Task item
Copy out only the lines running from the one that contains "[00:00:02.00 to 00:00:03.00]" through the end of the listing. Pictures stay out.

Supplied entries
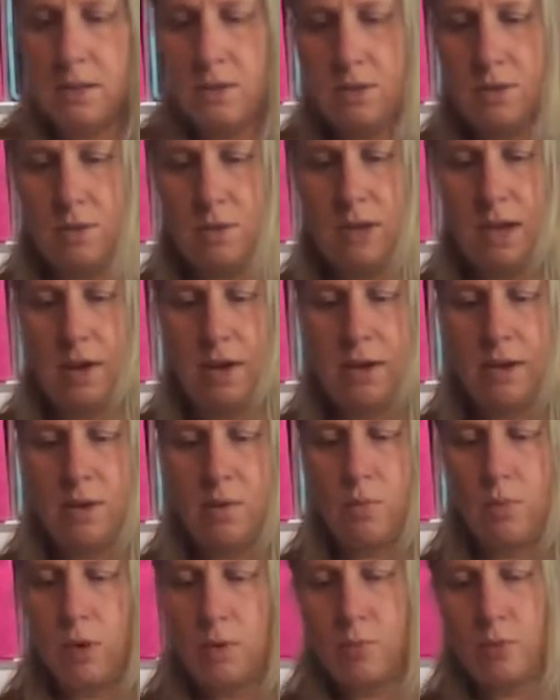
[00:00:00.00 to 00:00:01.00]
So now I got
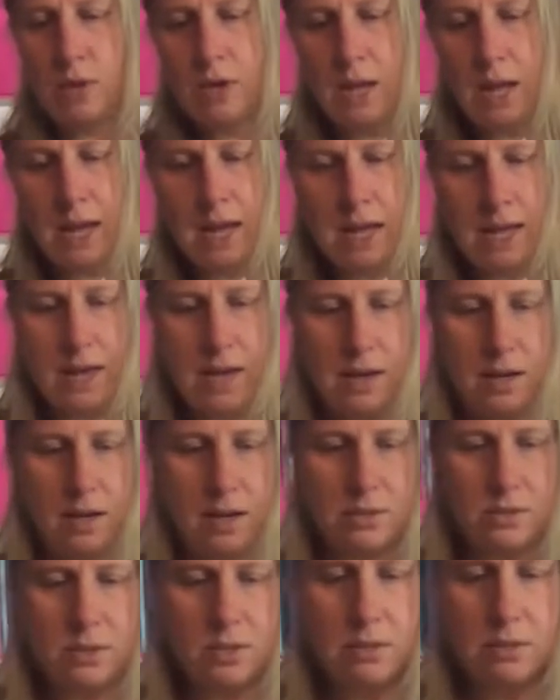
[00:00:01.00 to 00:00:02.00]
one more to add, and I'm
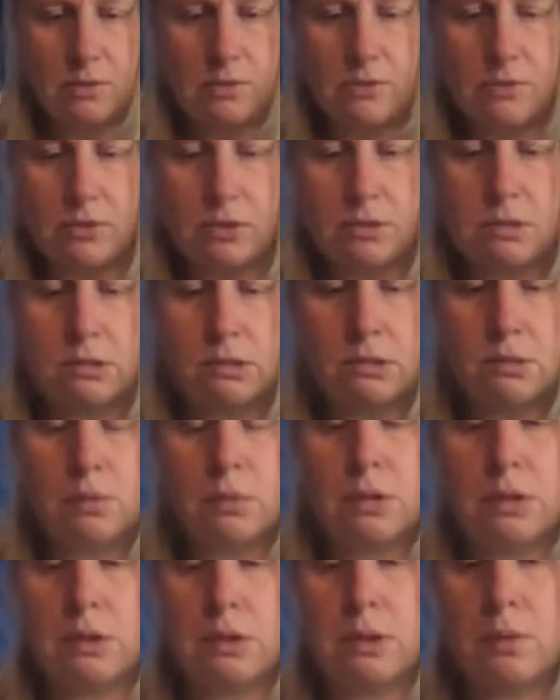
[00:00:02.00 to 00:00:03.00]
just going to figure out
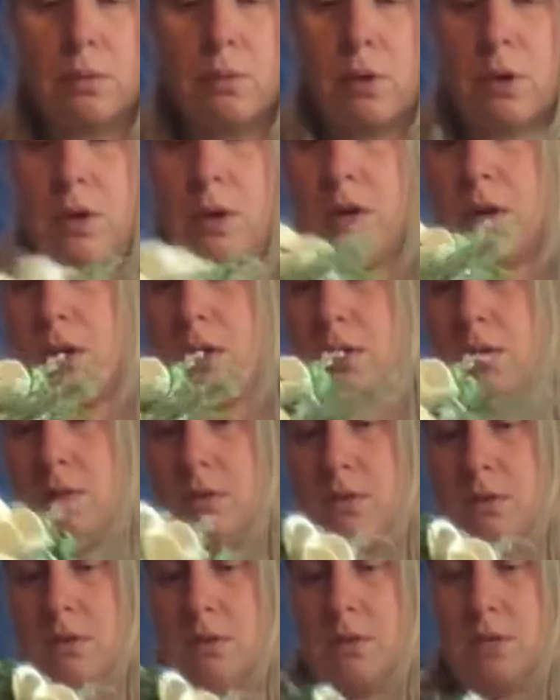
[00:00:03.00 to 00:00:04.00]
where I want
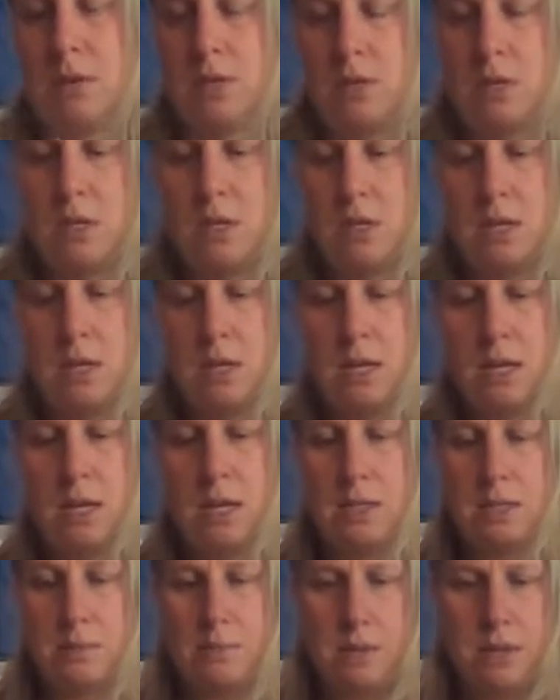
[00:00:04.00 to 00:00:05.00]
it.
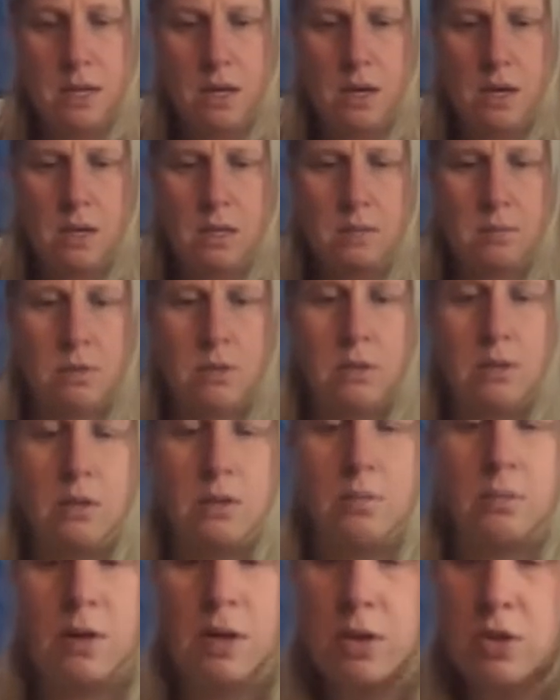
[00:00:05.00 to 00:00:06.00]
And to be honest with you,
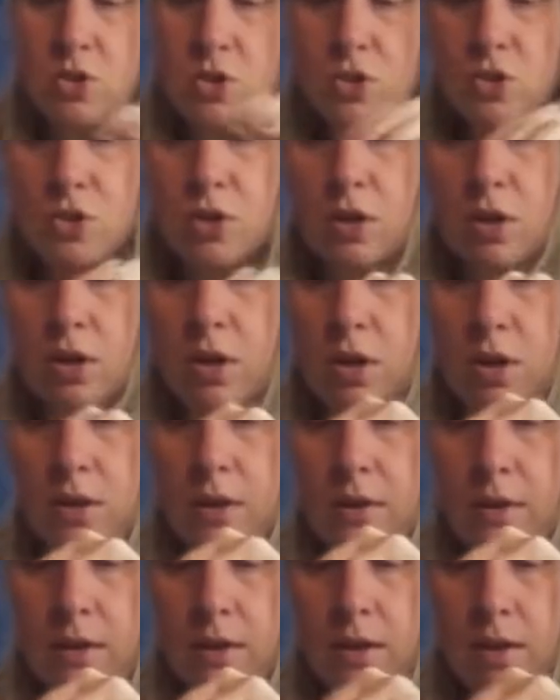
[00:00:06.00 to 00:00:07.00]
I'm not sure.
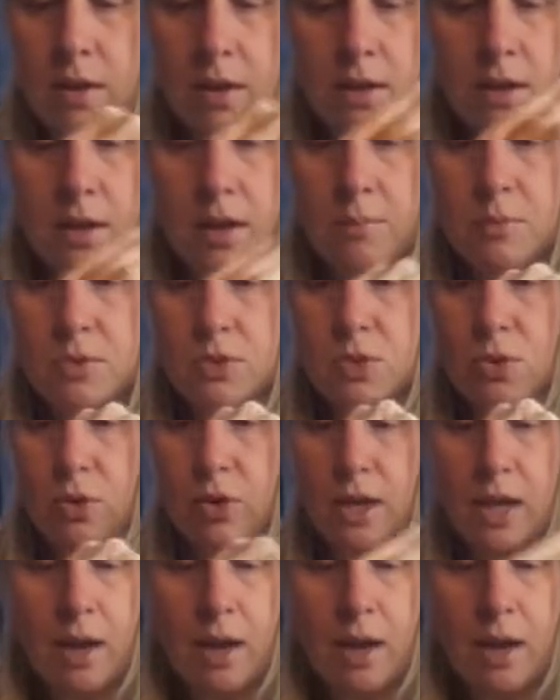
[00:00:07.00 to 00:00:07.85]
I'm sold.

Answer section
[00:00:02.00 to 00:00:03.00]
just going to figure out
[00:00:03.00 to 00:00:04.00]
where I want
[00:00:04.00 to 00:00:05.00]
it.
[00:00:05.00 to 00:00:06.00]
And to be honest with you,
[00:00:06.00 to 00:00:07.00]
I'm not sure.
[00:00:07.00 to 00:00:07.85]
I'm sold.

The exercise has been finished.